Here is the mapped out triangles that I overlapped to see how far they deviated from each other.
2. Use the Gimp tool to work out the model dimensions
I took the average dimension of the common triangle that was going to be used for the standard model. Here are the dimensions I extracted from the above diagram.
Here is the common triangle shapes and distances that I obtained.
I was somewhat surprised that the inner triangle was 2x smaller than the larger triangle, ie. 11cm and 5.5cm. Maybe the symmetry of beauty that we have always envisioned in a face is down to mathematics!
In order to fit this model to a random set of faces, I created a png file from the above template so I can place over various faces. I used the two apex of the triangles to match the center points of the eyes in order to get a good fitting.
Here are the four female faces where I did the fitting.

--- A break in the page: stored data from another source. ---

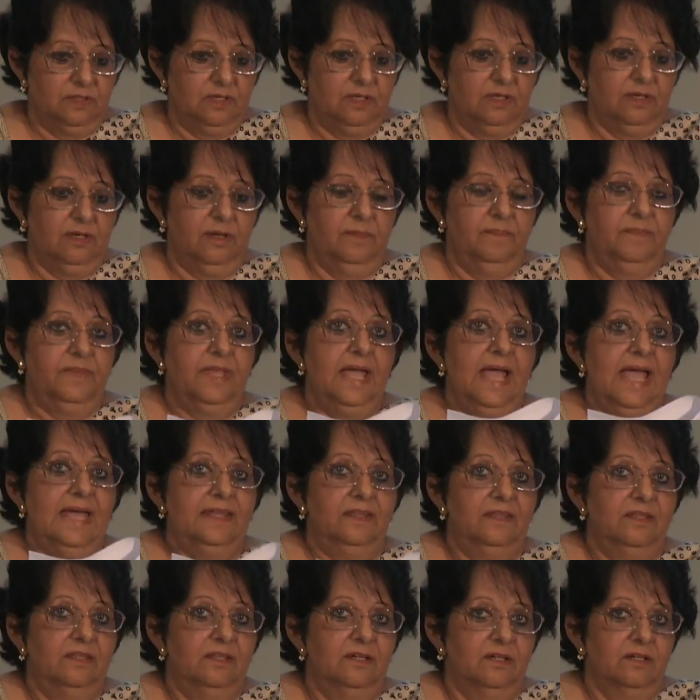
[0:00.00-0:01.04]
um,
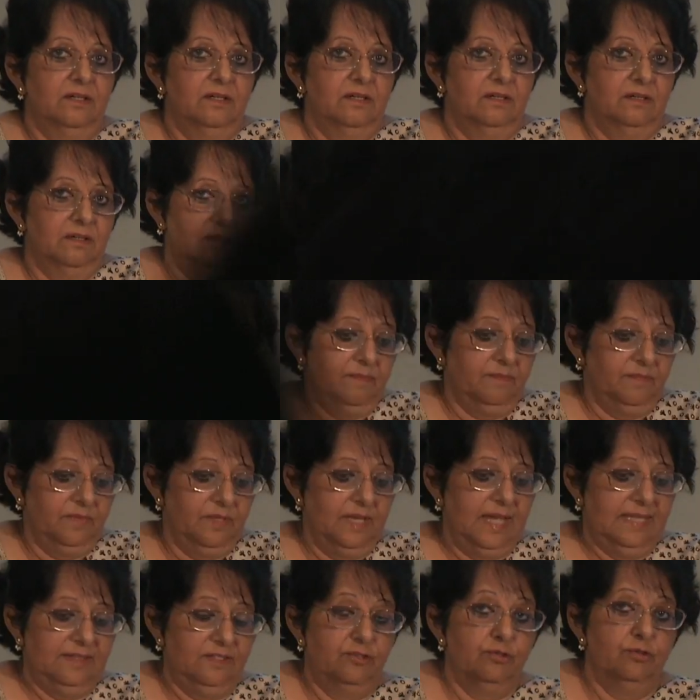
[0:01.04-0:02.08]
and, the, um,
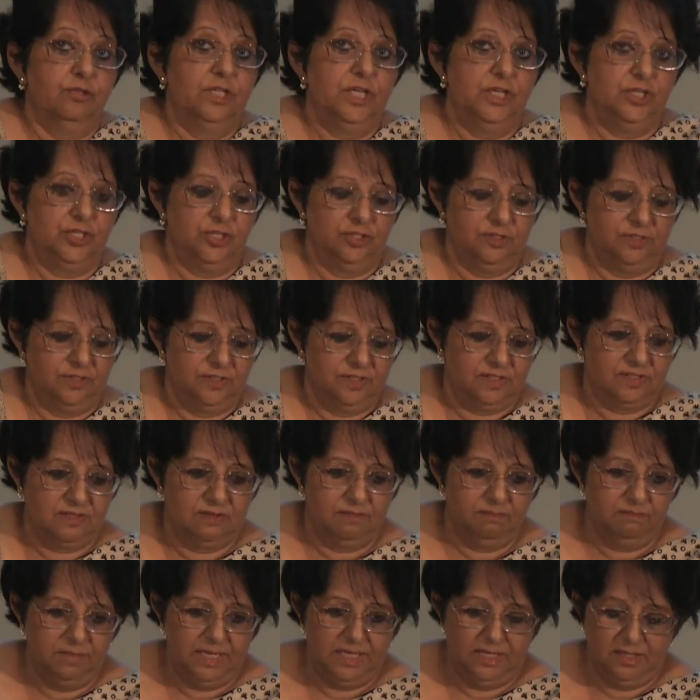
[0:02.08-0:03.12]
and the donations
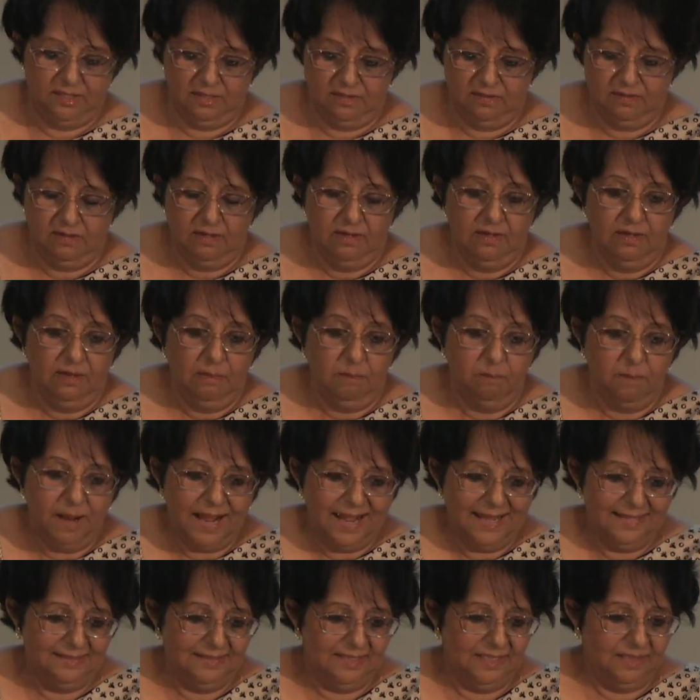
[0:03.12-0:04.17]
made
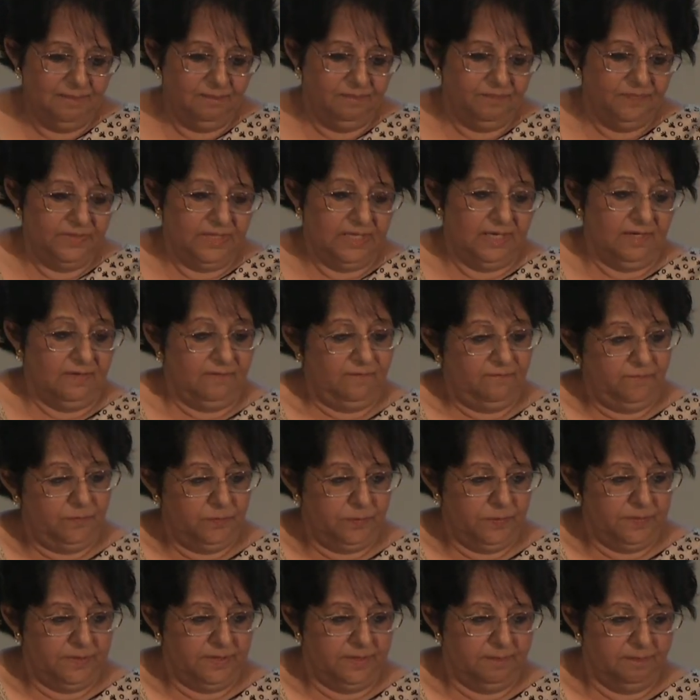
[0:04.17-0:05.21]
by them and
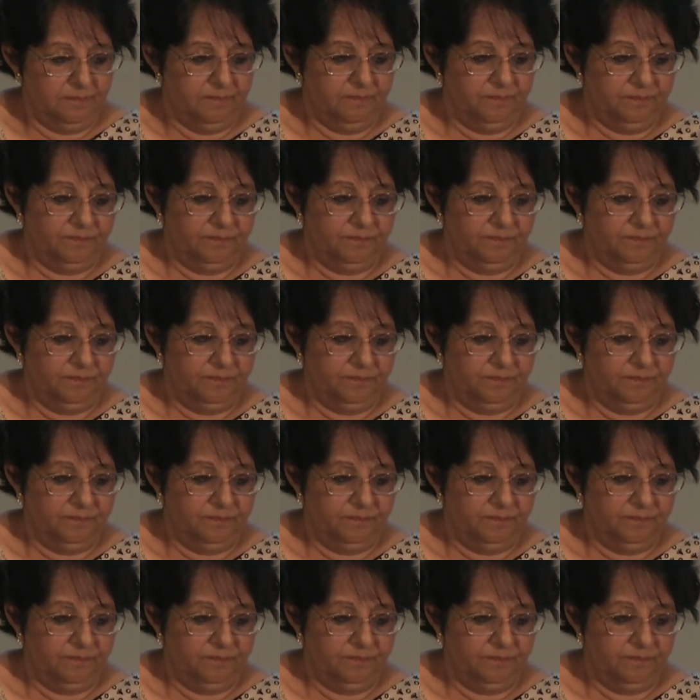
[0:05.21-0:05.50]
for them.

Here are the four faces with the overlaid dimensions of the triangles that I produced earlier. You can decide how they compare but I have some thoughts which I explain below.
3. Some observations of the triangulation fit
If you compare the four faces with the triangulation model fit, we can observe several differences that is worthy of further discussion.
The model is not a perfect fit for all the faces and more tweaks can probably be done to the ‘optimized’ triangular sets. You will see that (1), (2) and (4) have the top plane of the larger triangle fit closely except for (4) where the the line practically touches the eyebrows. It could be argued that Amber Heard (4) has her face tilted upwards compared to the other models and therefore pushed the eyebrows upwards.
The other points worth observing are the sides of the triangle encapsulates the whole lips. You will note that this is a great fit and will important to artists to get the full lengths of the lips correct with respect to the face. Below is an image showing the lips grouped together to show the close fit.
The technique appears to be an excellent fit for getting the proportions of lips correctly positioned on the face.
Let’s observe the nose elements to see how the model fits.
With respect to the nose, the triangulation technique will help to keep nose elements in close proximity since all the nose elements ie. nostrils are extending just outside of the triangular lines.
With respect to the other markers such as the chin we do see some deviation from the faces but I believe with some more optimization, we can also correct for this.